# Ideas on network-related project



## asys (Mar 13, 2018)

So, I could use some suggestion on network-related project. Preferably those that don't involve more than a single host (virtualization such as VirtualBox and GNS3 is desirable). I take a course in "Networking and data communication" but the focus is much less on the "data communication" and more on configuring network devices. Most of what I learn are the Cisco's stuff but I do go on my own in learning a little bit about the TCP/IP protocols (Ethernet II, ARP, IPv4, IPv6, ICMP,  NDP and etc.) and their format. Frankly, I've no idea on what kind of project to go for since what I've learned so far has more to do with configuring and implementing topologies, routing(static, OSPF, EIGRP, RIP) and addressing scheme(OSI layer 3).
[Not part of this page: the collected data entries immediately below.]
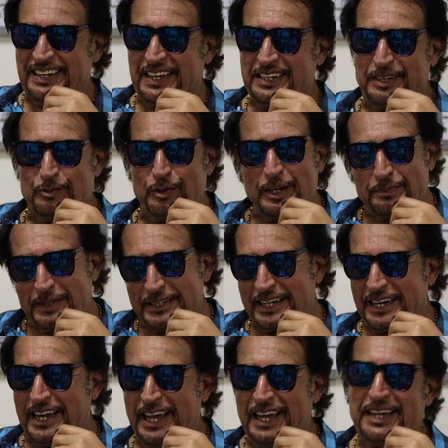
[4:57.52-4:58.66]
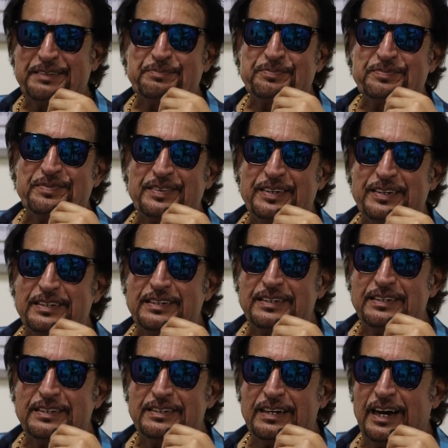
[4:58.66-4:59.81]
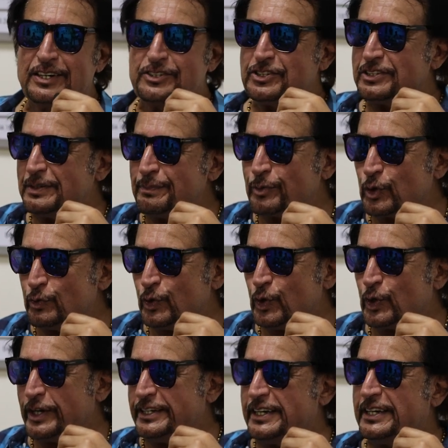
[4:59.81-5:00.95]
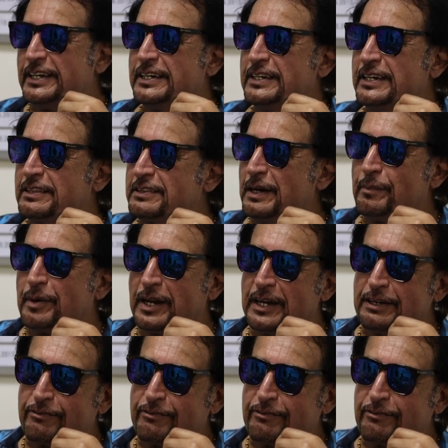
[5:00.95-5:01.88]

देखिए वक्त बदल गया है हर चीज़ इम्प्रूव हो गई है इतना बड़ाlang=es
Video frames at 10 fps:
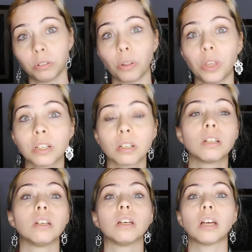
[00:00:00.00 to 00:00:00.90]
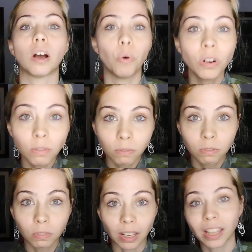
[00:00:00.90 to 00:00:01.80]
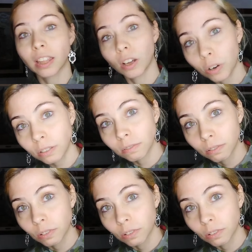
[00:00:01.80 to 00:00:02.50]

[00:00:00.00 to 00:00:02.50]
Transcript: Entonces, aún a día de hoy,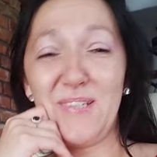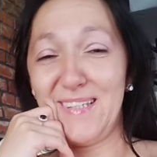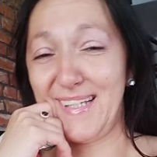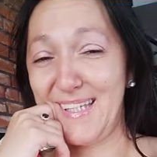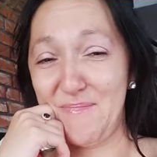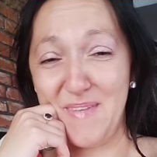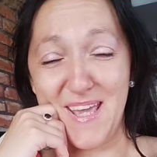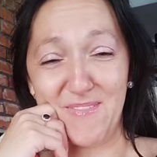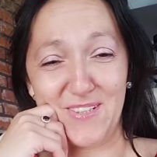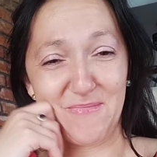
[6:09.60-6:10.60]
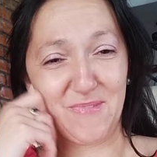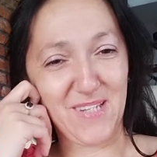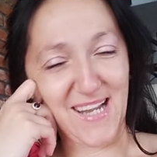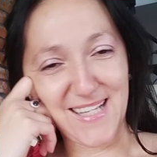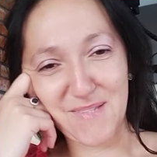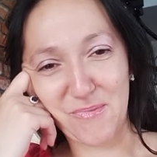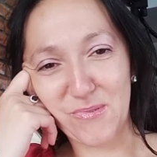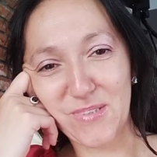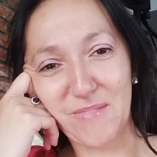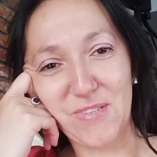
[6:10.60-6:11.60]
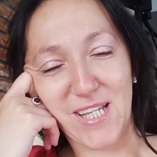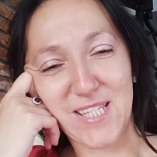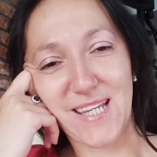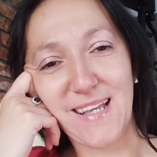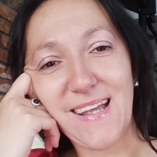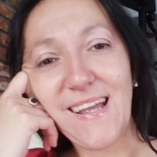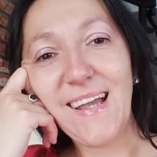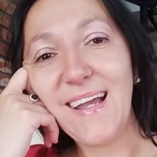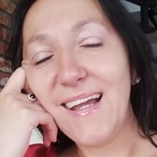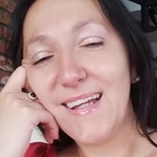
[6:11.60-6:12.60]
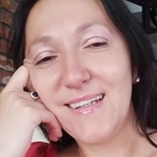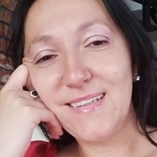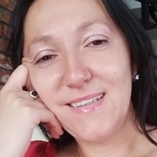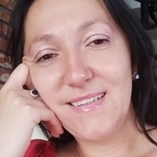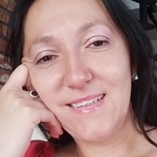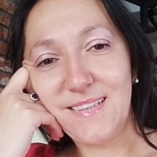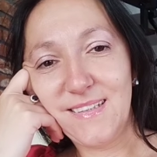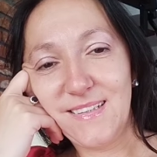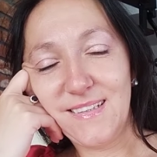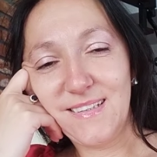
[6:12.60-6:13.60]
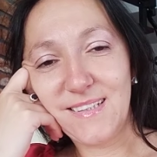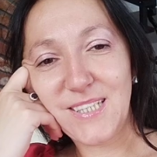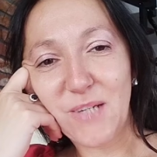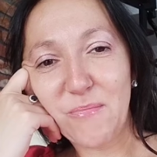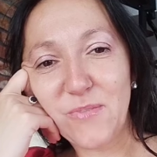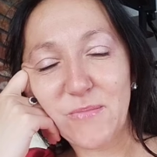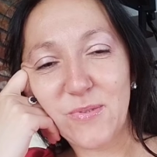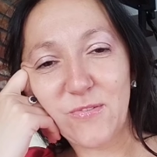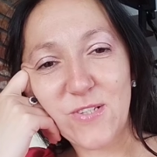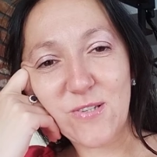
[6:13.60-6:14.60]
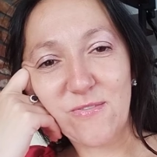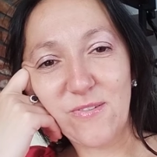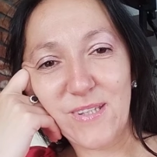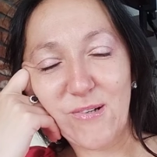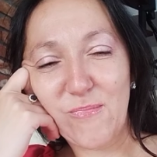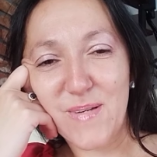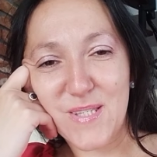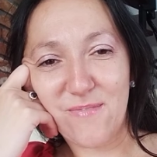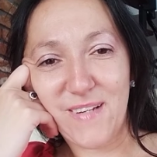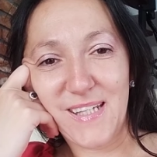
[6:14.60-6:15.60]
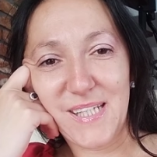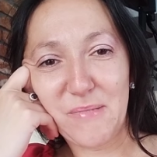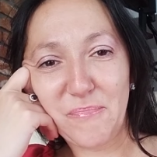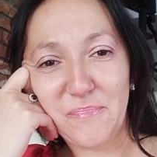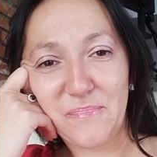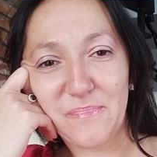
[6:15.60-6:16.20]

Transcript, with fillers: bo to taki pierwszy mój raz po długim czasie i chciałabym, żeby to wszystko wyglądało bardzo fajnie.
And of course, I'm open to idea of utilizing Freebsd as part of this project.

I hope to come up with something that has some depth to it (duration of 2 to 3 months) but not too complex to a point that it's not doable.

PS:- If this kind of question is inappropriate, kindly notify me.


----------



## tingo (Mar 13, 2018)

It depends what you put into "network-related project" here.
Are services that utilize a network appropriate? Then you could set a web frontend vm + a database vm (or even web + app + db vms)
Or how about an IoT solution? set up sensors and switches reporting to / controlled by mqtt + a nice web user interface (Home Assistant is my favorite)
the possibilites are endless...


----------



## rigoletto@ (Mar 13, 2018)

I guess this kind of subject get more attention on Mailing Lists.

Anyway, you may want to went in HERE and HERE.


----------



## asys (Mar 14, 2018)

lebarondemerde said:


> I guess this kind of subject get more attention on Mailing Lists.
> 
> Anyway, you may want to went in HERE and HERE.



Well, thanks for suggesting the mailing list. Anyway, I forgot to mention that though I do read code to a certain degree(C, Java, shell, Perl), I rarely write my own. So, project that relies heavily on programming proficiency will take me more time than I would hope to


----------



## asys (Mar 14, 2018)

tingo said:


> It depends what you put into "network-related project" here.
> Are services that utilize a network appropriate? Then you could set a web frontend vm + a database vm (or even web + app + db vms)
> Or how about an IoT solution? set up sensors and switches reporting to / controlled by mqtt + a nice web user interface (Home Assistant is my favorite)
> the possibilites are endless...



Of course web-based apps is kinda appropriate but as I mentioned in my original post, I mostly dabble with OSI Layer 3 stuff and rarely have to deal with application layer. I prefer project that can be done solely on my pc, so IoT is low on my list.


----------